= Arnold Boate =

Dutch physician, writer and Hebraist

Arnold Boate, originally called de Boot (1606–1653) was a Dutch physician, writer and Hebraist who spent much of his life abroad, and lived for several years in Dublin. There he married Margaret Dongan, a judge's daughter, whom he portrayed lovingly in his book The Character of a Truly Virtuous and Pious Woman. He was the brother of Gerard Boate, author of The Natural History of Ireland, for which Arnold supplied much of the material. Both Gerard and Arnold were members of the Hartlib circle.

==Background==
Born Arnold de Boot in Gorinchem in the Netherlands, he was a younger son of the Dutch knight Godfried de Boot (c.1570-1625) and his wife Christine van Loon. Like his brother, he attended the University of Leiden and qualified as a doctor of medicine. He also developed a deep interest in Hebrew studies and in particular the correct reading of the Old Testament. His first book, co-written with Francis Taylor and entitled Examen Praefationis Morini in Biblia Graeca de Textus Ebraici et Graeci authoritate was published in Leiden in 1630.

==Career==
He and his brother Gerard moved to London about 1630 to practice medicine. It was said that they became involved in a dispute with the Royal College of Physicians, but Arnold was lucky enough to become personal physician to Robert Sidney, 2nd Earl of Leicester. Leicester was later appointed Lord Deputy of Ireland and, though he never actually went to Ireland, he may have recommended Arnold to his Irish friends. Arnold's writings had already brought him to the attention of James Ussher, Archbishop of Armagh, and it was Ussher who invited Arnold to Ireland in 1636. He became Ussher's personal physician, and was later appointed Surgeon-General to the Irish Army. He also built up a flourishing private practice among the Dutch community in Dublin.
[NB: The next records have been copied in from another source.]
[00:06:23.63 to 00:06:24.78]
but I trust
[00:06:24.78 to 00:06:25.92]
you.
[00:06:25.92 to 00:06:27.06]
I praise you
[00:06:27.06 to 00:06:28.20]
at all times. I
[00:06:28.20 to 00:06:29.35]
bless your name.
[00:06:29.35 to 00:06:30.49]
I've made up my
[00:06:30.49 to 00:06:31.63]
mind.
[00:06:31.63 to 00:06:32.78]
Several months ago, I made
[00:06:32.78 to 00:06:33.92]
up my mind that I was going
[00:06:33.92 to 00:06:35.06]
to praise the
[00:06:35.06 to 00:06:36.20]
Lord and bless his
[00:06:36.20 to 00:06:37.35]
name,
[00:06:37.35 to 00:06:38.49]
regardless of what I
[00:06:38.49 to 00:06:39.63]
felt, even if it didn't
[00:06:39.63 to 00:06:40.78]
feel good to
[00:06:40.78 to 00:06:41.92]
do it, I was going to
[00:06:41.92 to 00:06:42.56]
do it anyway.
In 1641 Gerard and Arnold co-wrote Philosophia Naturalis Reformata, an attack upon Aristotelianism. Arnold's experience as an army doctor also led him to write Diverse remarkable passages .. of our Army in Ireland (1642) and Observationes medicae de affectibus a veteribus omissis (1649).
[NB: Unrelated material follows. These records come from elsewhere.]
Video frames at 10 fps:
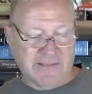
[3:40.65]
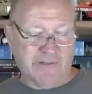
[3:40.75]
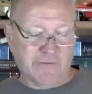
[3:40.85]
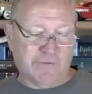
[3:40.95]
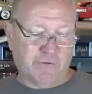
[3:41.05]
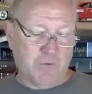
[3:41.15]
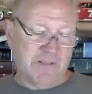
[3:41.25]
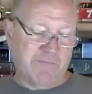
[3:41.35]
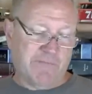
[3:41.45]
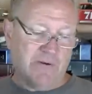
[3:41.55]
And that's
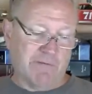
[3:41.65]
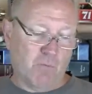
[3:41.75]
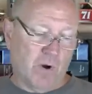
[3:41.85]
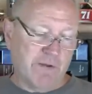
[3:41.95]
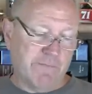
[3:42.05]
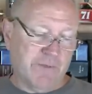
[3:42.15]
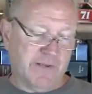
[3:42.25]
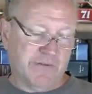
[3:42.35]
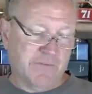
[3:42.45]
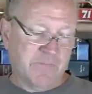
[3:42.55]
assuming they found every one of them
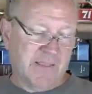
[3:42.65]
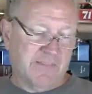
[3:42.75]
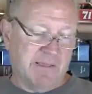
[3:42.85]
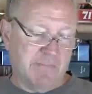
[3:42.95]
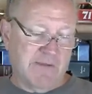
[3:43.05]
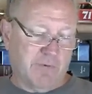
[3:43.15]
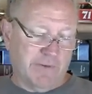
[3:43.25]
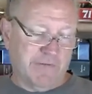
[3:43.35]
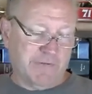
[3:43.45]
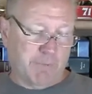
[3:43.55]
because they may have
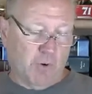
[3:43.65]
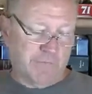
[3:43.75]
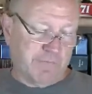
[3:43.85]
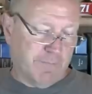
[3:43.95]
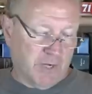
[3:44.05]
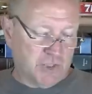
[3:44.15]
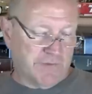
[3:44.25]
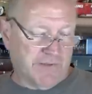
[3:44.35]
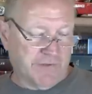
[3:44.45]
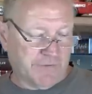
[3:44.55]
already disposed of a bunch
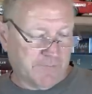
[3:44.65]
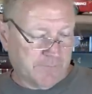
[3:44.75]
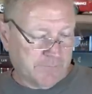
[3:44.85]
of these.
His marriage, which was a love match, to Margaret Dongan, daughter of Thomas Dongan, judge of the Court of King's Bench (Ireland) and his first wife Grace Palmer, strengthened his ties with the Irish Protestant ruling class, although his father-in-law, according to Elrington Ball, was not much respected, partly because he was known to be a Roman Catholic who conformed to the Protestant faith only for the purpose of his career. Arnold, however, wrote of Dongan in his memoir of Margaret with affection and respect. Dongan was a wealthy man, but suffered heavy losses during the Irish Rebellion of 1641. Arnold's sympathies were with the Cromwellian cause and he is said to have acted as a spy for Oliver Cromwell. In 1644 Arnold decided to quit Ireland. He moved briefly to stay with his brother in London but then settled permanently in Paris. He is said to have spied for Cromwell on English Royalists while in Paris. Much of his later career was spent in scholarly dispute with Louis Capel, who had questioned his Biblical readings and the result was a lengthy pamphlet war, involving several scholars on both sides, including Ussher.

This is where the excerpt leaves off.